• _Your instructions_:
The answer should hold every line of the listing, unchanged and free of images.
[Opening Excerpted data section]
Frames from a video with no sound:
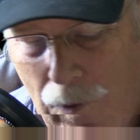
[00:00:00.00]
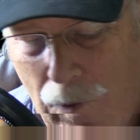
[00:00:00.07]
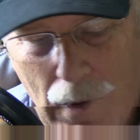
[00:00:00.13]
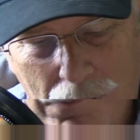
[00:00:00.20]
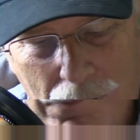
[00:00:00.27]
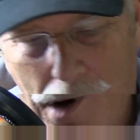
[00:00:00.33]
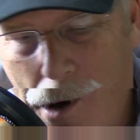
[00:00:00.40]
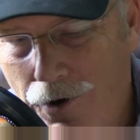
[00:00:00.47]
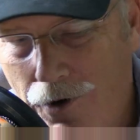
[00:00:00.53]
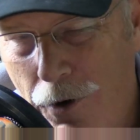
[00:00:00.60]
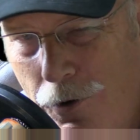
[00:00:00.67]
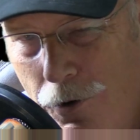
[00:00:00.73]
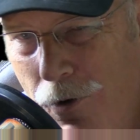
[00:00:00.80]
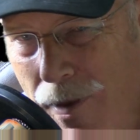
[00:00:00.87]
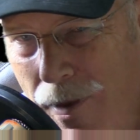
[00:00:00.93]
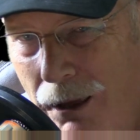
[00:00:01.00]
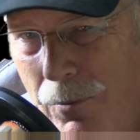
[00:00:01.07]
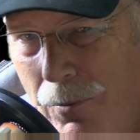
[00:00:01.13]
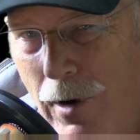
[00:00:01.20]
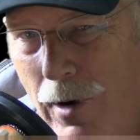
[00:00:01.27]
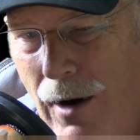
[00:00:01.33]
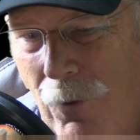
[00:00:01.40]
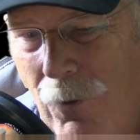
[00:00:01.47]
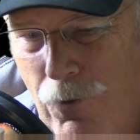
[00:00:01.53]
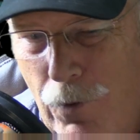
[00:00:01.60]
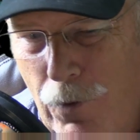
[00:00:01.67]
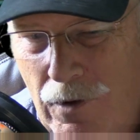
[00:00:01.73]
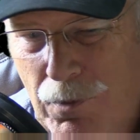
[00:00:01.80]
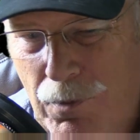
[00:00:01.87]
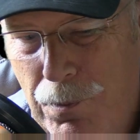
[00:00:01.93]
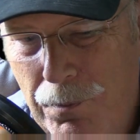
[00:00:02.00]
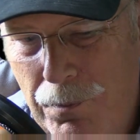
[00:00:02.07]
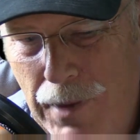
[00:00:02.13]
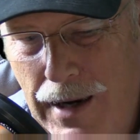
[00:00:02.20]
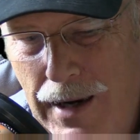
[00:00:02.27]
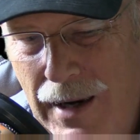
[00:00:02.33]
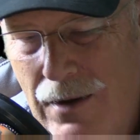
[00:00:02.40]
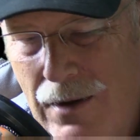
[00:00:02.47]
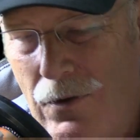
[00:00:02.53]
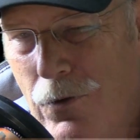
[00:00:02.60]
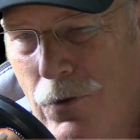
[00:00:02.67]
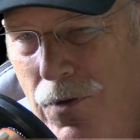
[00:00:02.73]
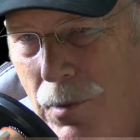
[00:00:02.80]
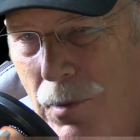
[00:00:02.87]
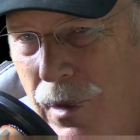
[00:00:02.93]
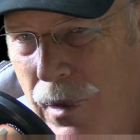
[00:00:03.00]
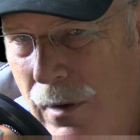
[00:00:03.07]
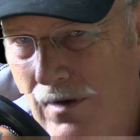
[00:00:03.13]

monitor them or have wristbands or something?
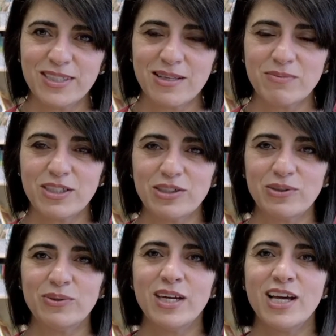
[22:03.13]
them
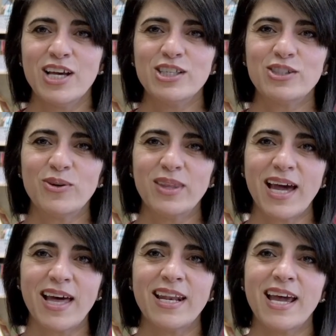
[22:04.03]
to so
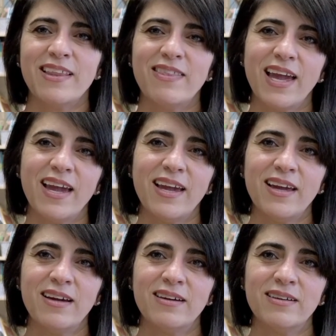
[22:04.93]
that
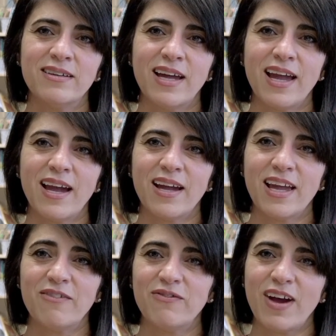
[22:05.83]
they
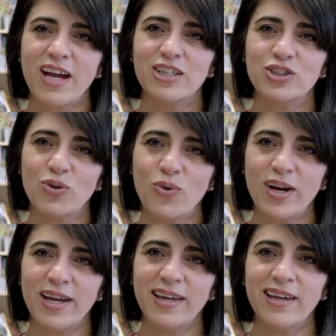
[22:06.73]
can find
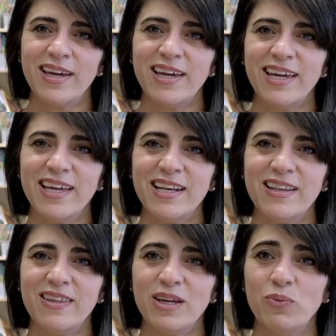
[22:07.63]
joy in
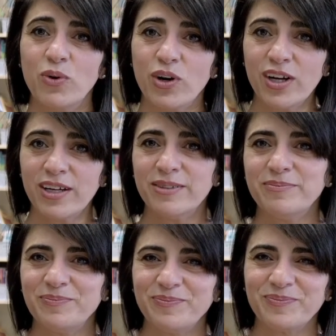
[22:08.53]
the work
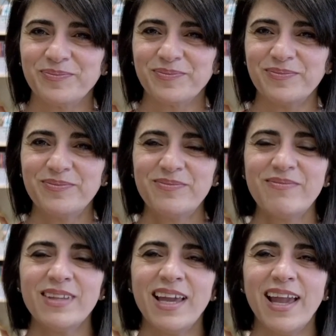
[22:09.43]

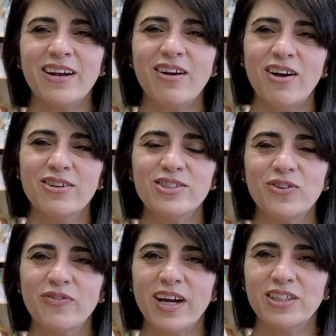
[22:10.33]
and
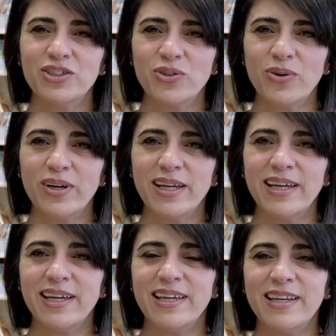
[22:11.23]
also find joy
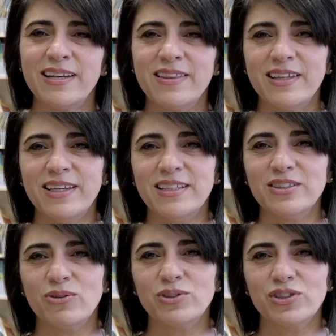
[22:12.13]
in the
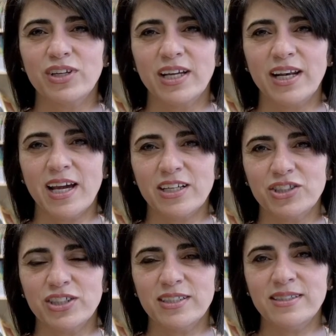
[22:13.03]
social
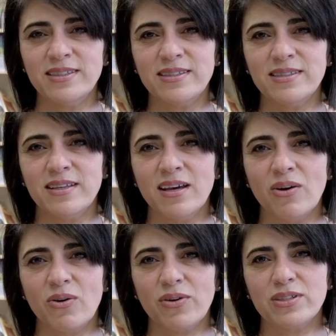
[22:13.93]
connections
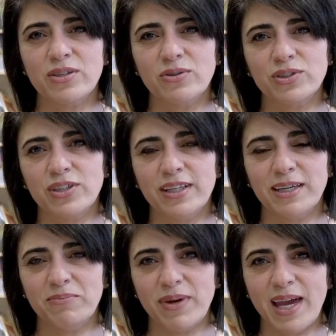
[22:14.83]
or the social
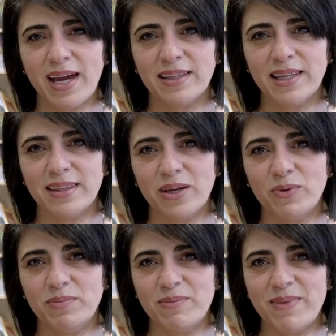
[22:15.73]
impact that they
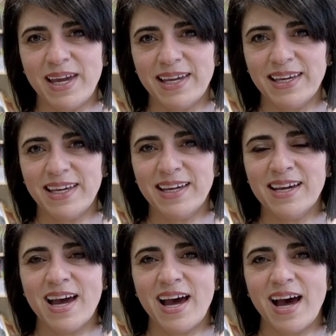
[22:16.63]
would be
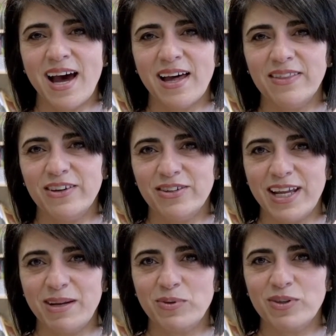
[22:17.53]
making on their
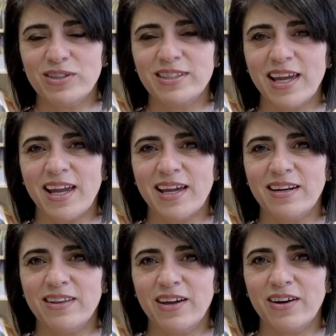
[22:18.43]
neighbors
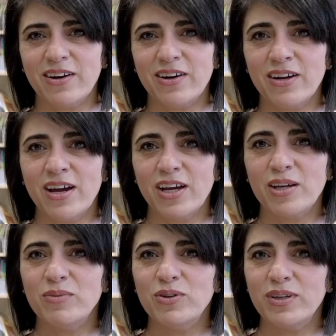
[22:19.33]
and their
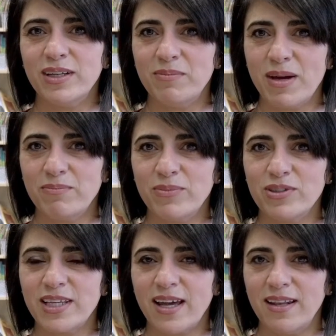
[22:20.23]
community
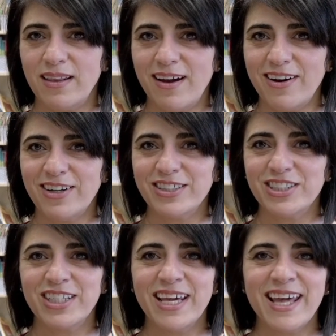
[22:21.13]
members at
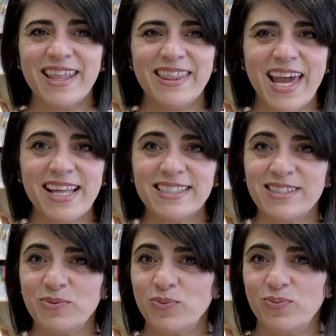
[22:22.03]
large.
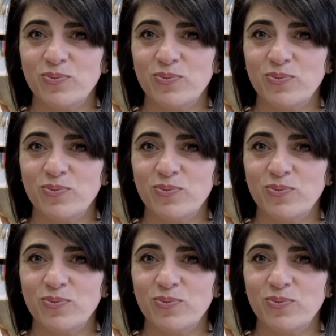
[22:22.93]
That's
[Closing Excerpted data section]
• _Final answer_:
Frames from a video with no sound:
[00:00:00.00]
[00:00:00.07]
[00:00:00.13]
[00:00:00.20]
[00:00:00.27]
[00:00:00.33]
[00:00:00.40]
[00:00:00.47]
[00:00:00.53]
[00:00:00.60]
[00:00:00.67]
[00:00:00.73]
[00:00:00.80]
[00:00:00.87]
[00:00:00.93]
[00:00:01.00]
[00:00:01.07]
[00:00:01.13]
[00:00:01.20]
[00:00:01.27]
[00:00:01.33]
[00:00:01.40]
[00:00:01.47]
[00:00:01.53]
[00:00:01.60]
[00:00:01.67]
[00:00:01.73]
[00:00:01.80]
[00:00:01.87]
[00:00:01.93]
[00:00:02.00]
[00:00:02.07]
[00:00:02.13]
[00:00:02.20]
[00:00:02.27]
[00:00:02.33]
[00:00:02.40]
[00:00:02.47]
[00:00:02.53]
[00:00:02.60]
[00:00:02.67]
[00:00:02.73]
[00:00:02.80]
[00:00:02.87]
[00:00:02.93]
[00:00:03.00]
[00:00:03.07]
[00:00:03.13]

monitor them or have wristbands or something?
[22:03.13]
them
[22:04.03]
to so
[22:04.93]
that
[22:05.83]
they
[22:06.73]
can find
[22:07.63]
joy in
[22:08.53]
the work
[22:09.43]

[22:10.33]
and
[22:11.23]
also find joy
[22:12.13]
in the
[22:13.03]
social
[22:13.93]
connections
[22:14.83]
or the social
[22:15.73]
impact that they
[22:16.63]
would be
[22:17.53]
making on their
[22:18.43]
neighbors
[22:19.33]
and their
[22:20.23]
community
[22:21.13]
members at
[22:22.03]
large.
[22:22.93]
That's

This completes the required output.